Financial experts have time without number beckoned on the President to also look into the economy by making policies that will attract investors, boost local production and encourage export.

Although, much has not been done in the area of diversification of the nation’s economy as it is still heavily dependent on proceeds from crude oil, as several policies put in place by the apex bank have further compounded woes.

In reaction to the policies of the Government, the Comptroller-General of Customs, Col. Hameed Ali Rtd, has lamented the numerous controversial policies of the Central Bank of Nigeria, CBN, which he insisted have been hurting the country’s revenue generation drive.

  
In an article titled “Nigeria’s Sliding Towards Venezuela-Style FX Regime”, published by the Financial Times and written by Steve Johnson, the international business publication in an overview of Buhari’s economic performance said, “Copying Venezuela’s exchange rate policy and China’s failed equity market strategy might seem the height of foolishness.”

    It continued stating that: “But, at least in the opinion of John Ashbourne, Africa economist at Capital Economics, that is precisely what Nigeria, the continent’s largest economy, has just done.

    “Low oil prices are battering Nigeria’s export-dependent economy, but it’s the government’s market-distorting response that risks pushing the country into a Venezuela-style crisis,” Mr Ashbourne says.

    “Nigeria is sliding towards a Venezuela-style FX regime and adopting a Chinese-style stock market circuit breaker. Neither will reassure foreign investors, many of whom seem to be eyeing the exits.”

    “Both measures were announced after markets closed on Friday, January 15.

    “The circuit breaker on the Nigerian stock exchange, one of the worst performing in the world this year with a fall of 17.7 per cent, will pause trading for 30 minutes if stock prices fall 5 per cent.

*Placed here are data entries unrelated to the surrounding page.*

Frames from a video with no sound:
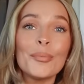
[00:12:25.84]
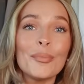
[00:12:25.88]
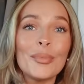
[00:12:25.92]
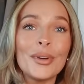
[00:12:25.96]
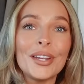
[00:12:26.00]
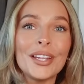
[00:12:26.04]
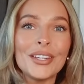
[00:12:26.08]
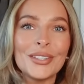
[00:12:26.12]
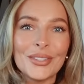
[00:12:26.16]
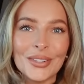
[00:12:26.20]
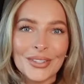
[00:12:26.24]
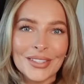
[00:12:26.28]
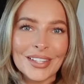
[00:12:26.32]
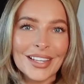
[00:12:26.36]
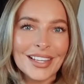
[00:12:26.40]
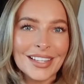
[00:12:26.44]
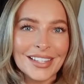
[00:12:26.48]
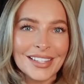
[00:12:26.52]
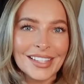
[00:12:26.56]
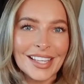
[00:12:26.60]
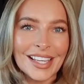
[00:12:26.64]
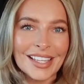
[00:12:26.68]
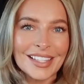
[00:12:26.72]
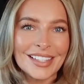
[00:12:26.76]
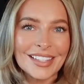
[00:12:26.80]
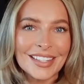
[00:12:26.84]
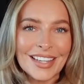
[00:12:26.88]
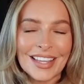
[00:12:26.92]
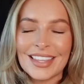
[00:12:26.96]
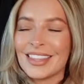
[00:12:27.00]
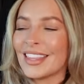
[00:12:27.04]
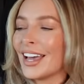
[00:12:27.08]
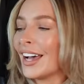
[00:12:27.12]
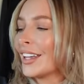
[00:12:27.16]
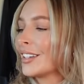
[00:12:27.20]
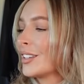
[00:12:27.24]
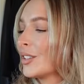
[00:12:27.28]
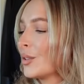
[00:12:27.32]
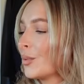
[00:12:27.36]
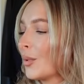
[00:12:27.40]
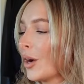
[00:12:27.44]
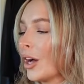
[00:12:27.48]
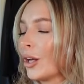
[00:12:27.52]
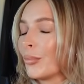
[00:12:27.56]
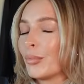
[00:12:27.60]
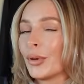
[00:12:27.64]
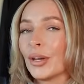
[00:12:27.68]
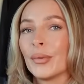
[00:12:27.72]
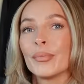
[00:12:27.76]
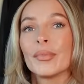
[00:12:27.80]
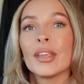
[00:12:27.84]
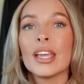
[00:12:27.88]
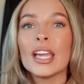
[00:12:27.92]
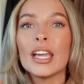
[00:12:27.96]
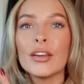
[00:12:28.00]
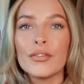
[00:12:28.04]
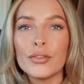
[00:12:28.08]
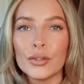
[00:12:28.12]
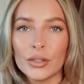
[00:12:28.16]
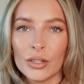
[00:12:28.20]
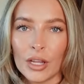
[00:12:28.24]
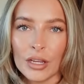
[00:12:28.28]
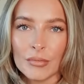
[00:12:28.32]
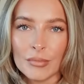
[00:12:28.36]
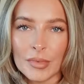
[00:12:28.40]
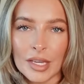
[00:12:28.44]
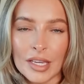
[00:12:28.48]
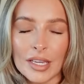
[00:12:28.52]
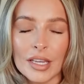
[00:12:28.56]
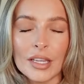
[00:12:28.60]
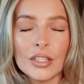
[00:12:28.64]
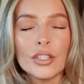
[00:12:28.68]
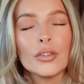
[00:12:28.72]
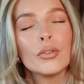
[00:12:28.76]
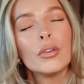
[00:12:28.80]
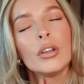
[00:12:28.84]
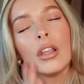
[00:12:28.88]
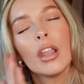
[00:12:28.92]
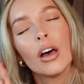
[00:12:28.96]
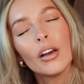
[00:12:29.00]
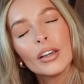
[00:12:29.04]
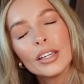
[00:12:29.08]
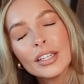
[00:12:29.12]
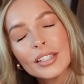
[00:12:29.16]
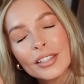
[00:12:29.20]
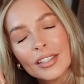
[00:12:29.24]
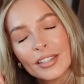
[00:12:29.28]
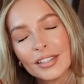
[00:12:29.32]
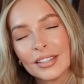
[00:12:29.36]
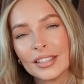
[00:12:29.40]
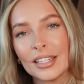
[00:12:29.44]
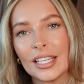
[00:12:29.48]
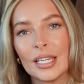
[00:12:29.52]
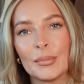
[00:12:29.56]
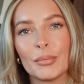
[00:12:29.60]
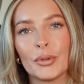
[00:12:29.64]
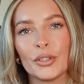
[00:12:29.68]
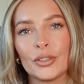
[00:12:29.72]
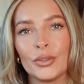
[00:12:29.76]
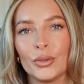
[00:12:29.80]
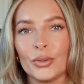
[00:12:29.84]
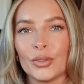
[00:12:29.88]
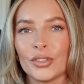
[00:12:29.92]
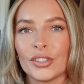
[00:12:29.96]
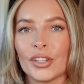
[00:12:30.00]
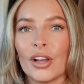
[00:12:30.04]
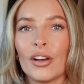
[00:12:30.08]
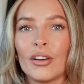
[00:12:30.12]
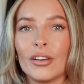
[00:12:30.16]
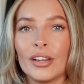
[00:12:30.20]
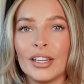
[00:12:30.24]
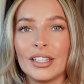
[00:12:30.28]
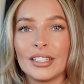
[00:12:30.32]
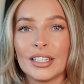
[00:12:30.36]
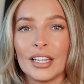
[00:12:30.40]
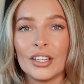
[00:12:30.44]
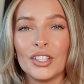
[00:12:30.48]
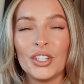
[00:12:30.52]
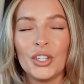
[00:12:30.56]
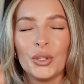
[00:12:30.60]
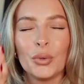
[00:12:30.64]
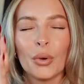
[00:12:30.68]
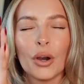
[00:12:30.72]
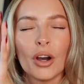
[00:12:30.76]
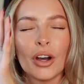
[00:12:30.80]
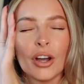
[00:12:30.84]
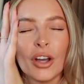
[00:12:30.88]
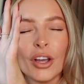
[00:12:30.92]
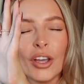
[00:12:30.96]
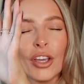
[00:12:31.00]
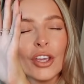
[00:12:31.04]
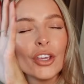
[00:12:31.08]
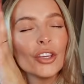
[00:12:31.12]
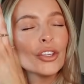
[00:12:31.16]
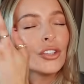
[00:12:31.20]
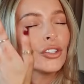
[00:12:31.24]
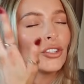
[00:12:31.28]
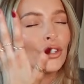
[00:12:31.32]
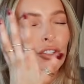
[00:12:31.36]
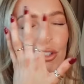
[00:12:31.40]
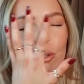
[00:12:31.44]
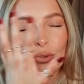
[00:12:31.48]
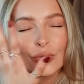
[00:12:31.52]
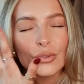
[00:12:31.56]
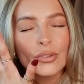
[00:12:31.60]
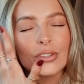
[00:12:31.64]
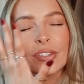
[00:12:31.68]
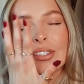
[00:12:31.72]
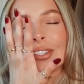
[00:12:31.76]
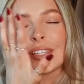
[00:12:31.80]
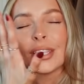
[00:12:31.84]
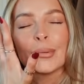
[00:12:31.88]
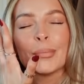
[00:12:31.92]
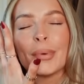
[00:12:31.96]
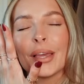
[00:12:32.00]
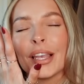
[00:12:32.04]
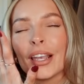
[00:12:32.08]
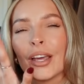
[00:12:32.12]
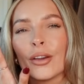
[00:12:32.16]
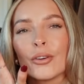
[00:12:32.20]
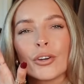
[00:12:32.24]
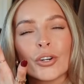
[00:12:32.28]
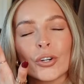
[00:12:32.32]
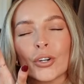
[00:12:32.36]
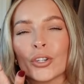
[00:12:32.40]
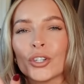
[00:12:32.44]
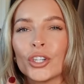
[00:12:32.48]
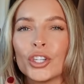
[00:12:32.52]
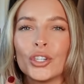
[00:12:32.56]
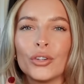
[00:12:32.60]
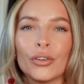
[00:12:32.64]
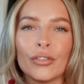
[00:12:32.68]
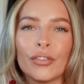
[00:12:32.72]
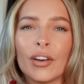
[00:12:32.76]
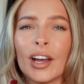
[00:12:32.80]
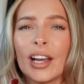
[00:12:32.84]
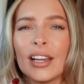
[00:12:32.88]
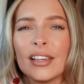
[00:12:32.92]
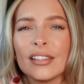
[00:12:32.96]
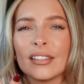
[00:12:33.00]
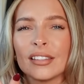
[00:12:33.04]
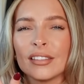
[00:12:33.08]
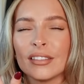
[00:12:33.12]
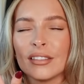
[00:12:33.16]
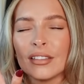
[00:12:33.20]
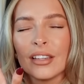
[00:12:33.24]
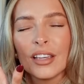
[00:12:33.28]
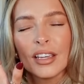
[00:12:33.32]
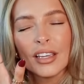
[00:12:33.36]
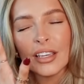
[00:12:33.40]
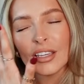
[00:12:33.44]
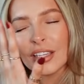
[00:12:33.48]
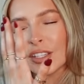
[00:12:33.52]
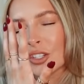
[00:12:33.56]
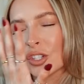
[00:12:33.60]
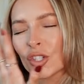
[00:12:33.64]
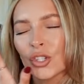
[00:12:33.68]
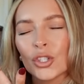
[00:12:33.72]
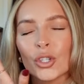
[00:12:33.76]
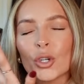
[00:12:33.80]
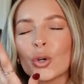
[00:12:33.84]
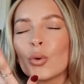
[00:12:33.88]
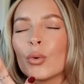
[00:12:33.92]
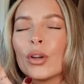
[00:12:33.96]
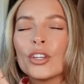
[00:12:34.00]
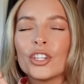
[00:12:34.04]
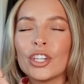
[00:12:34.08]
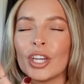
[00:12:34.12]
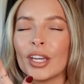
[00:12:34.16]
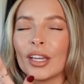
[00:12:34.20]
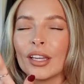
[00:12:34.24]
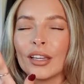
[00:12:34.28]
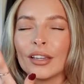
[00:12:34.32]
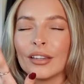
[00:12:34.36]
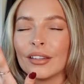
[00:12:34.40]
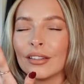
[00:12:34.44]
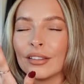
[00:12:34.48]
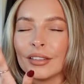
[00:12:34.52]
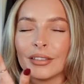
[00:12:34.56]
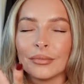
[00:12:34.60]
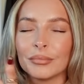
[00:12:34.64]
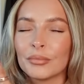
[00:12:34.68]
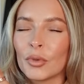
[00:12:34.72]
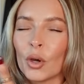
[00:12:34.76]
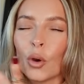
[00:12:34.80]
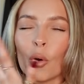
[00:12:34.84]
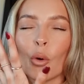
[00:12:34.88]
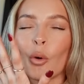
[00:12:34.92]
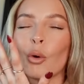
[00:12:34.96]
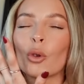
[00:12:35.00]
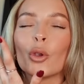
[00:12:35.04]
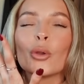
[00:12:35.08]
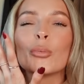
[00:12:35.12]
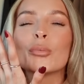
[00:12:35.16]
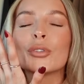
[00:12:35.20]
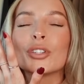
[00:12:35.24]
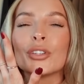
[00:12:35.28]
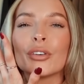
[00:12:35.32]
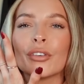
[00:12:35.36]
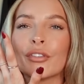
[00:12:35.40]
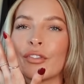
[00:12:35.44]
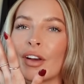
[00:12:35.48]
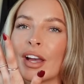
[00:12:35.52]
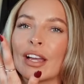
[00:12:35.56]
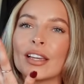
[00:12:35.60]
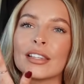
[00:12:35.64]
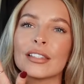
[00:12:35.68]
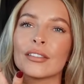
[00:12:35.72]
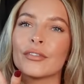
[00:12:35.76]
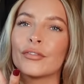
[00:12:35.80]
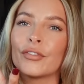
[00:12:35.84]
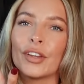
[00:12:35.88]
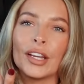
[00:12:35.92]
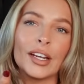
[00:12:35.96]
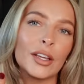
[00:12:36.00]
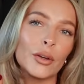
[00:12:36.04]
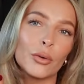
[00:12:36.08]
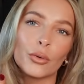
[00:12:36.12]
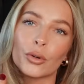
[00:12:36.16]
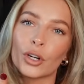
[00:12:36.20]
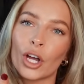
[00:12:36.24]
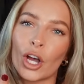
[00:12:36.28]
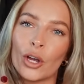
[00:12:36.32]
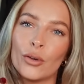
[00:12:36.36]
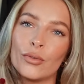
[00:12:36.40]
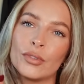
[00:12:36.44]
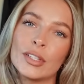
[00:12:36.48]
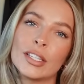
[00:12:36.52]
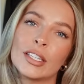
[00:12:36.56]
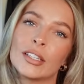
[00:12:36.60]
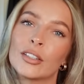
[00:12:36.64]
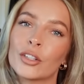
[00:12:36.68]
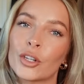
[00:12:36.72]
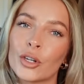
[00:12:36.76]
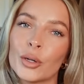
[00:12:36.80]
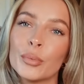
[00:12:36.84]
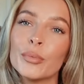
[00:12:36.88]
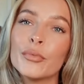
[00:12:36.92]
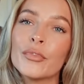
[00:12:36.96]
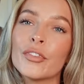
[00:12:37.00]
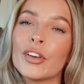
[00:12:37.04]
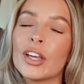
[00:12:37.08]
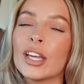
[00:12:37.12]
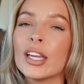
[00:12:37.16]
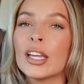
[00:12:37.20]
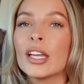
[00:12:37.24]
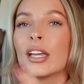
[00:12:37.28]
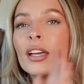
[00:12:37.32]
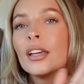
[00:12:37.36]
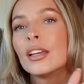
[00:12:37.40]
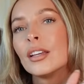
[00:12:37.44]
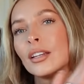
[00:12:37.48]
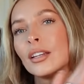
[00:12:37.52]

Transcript: but it does assist in that as well. But if you're like me and you like to sleep on your side and you are used to the pillow crushing your face and squidging all up to your face and feeling all cozy and comfy,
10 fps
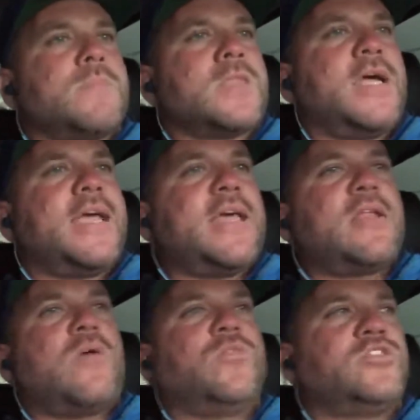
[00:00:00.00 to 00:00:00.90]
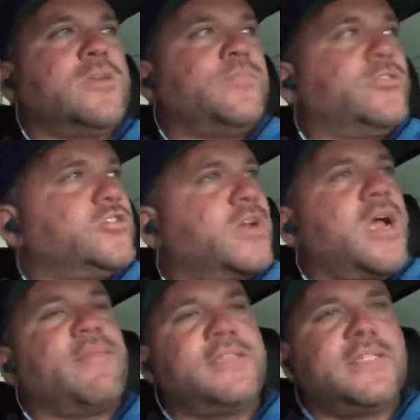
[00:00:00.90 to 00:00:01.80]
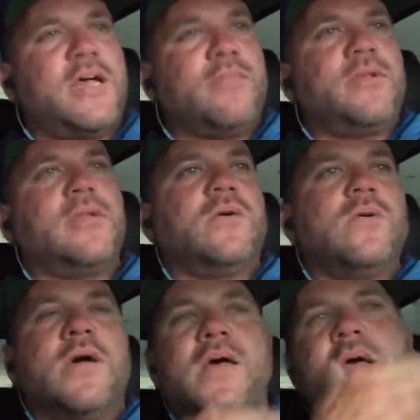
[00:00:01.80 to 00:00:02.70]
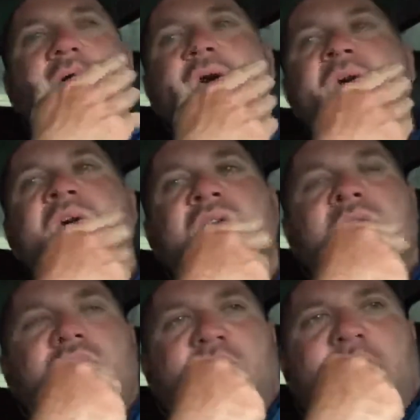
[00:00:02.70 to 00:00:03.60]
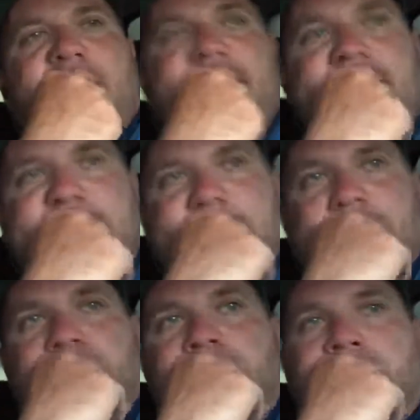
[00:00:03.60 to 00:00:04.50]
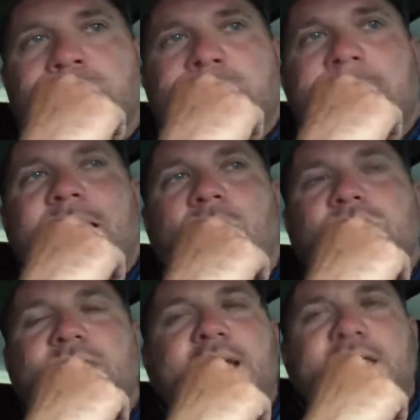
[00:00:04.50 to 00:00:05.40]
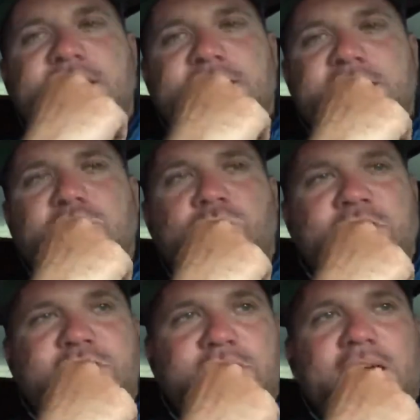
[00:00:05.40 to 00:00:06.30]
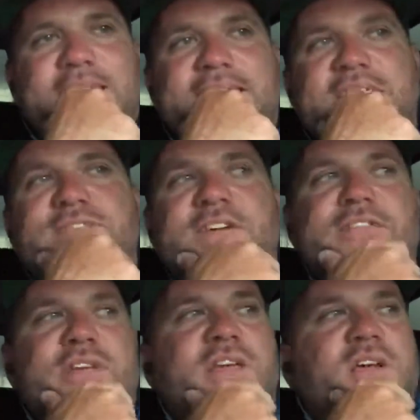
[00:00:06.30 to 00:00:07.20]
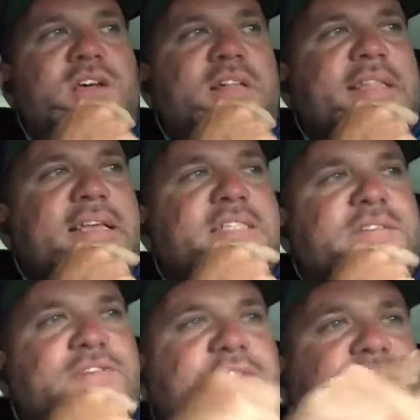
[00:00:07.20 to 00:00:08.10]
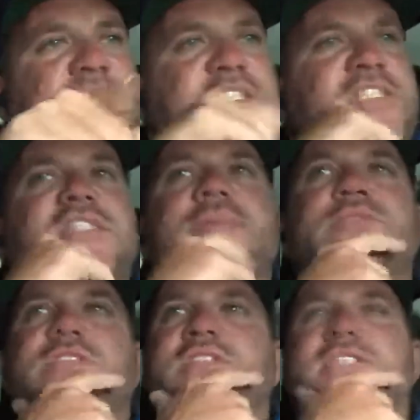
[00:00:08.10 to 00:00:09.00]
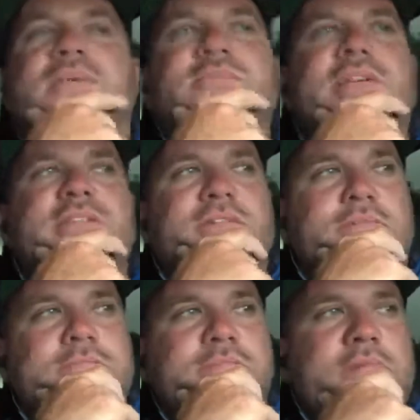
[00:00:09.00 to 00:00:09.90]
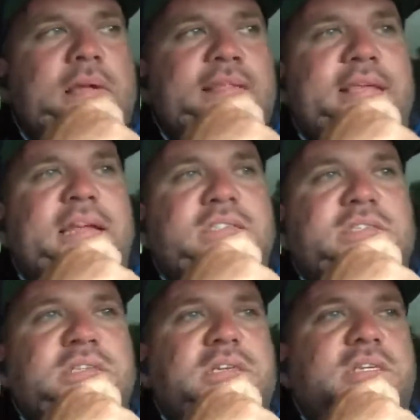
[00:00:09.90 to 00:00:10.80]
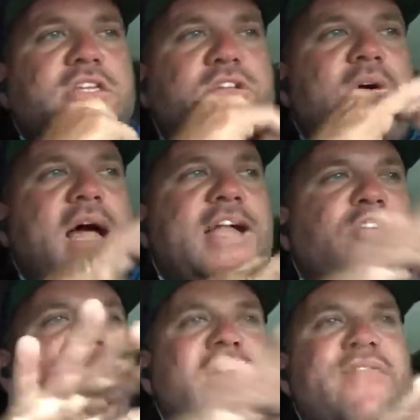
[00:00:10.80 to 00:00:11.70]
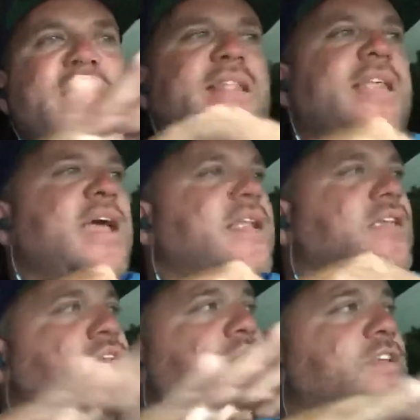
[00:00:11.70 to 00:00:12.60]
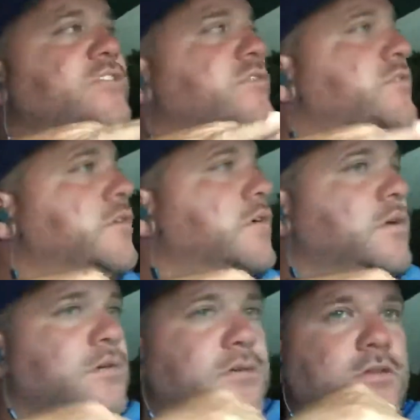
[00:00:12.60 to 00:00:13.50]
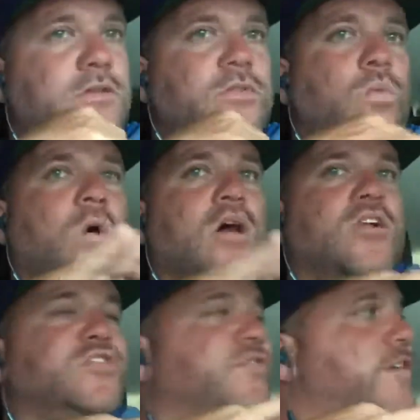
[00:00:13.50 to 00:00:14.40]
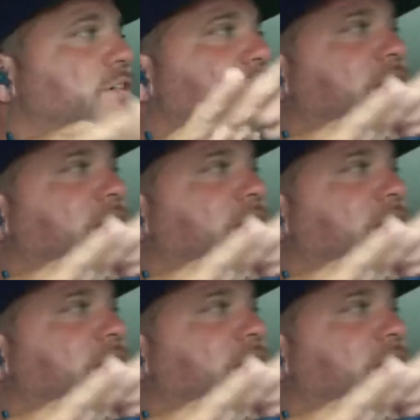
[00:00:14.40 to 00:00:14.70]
again, I want you to put your comments down below. And how would you handle the situation? I think it's a very touchy subject. I think it's, how do you navigate that? These are, the waters are very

Trading will cease for the day if it is triggered twice in a session or after 1.45pm.

    “The effect is akin to calling last orders at a crowded bar,” Mr Ashbourne says. “It is hardly confidence-inspiring that Nigeria is copying a Chinese policy that is widely seen to have failed.”

See: APC was never prepared for governance – Akande

Nevertheless, Mr Ashbourne says that using a circuit breaker to shore up the market, rather than to avoid volatility, is “deeply flawed”.

    “Simultaneously, the central bank has said it will stop selling US dollars into the interbank FX market.”

He noted that international investors “are likely to remain on the sidelines,” barring an obvious catalyst for change.

He however, advocated for a devaluation of the naira to N250/$, in order to allow market forces rebound the economy amidst oil price slump.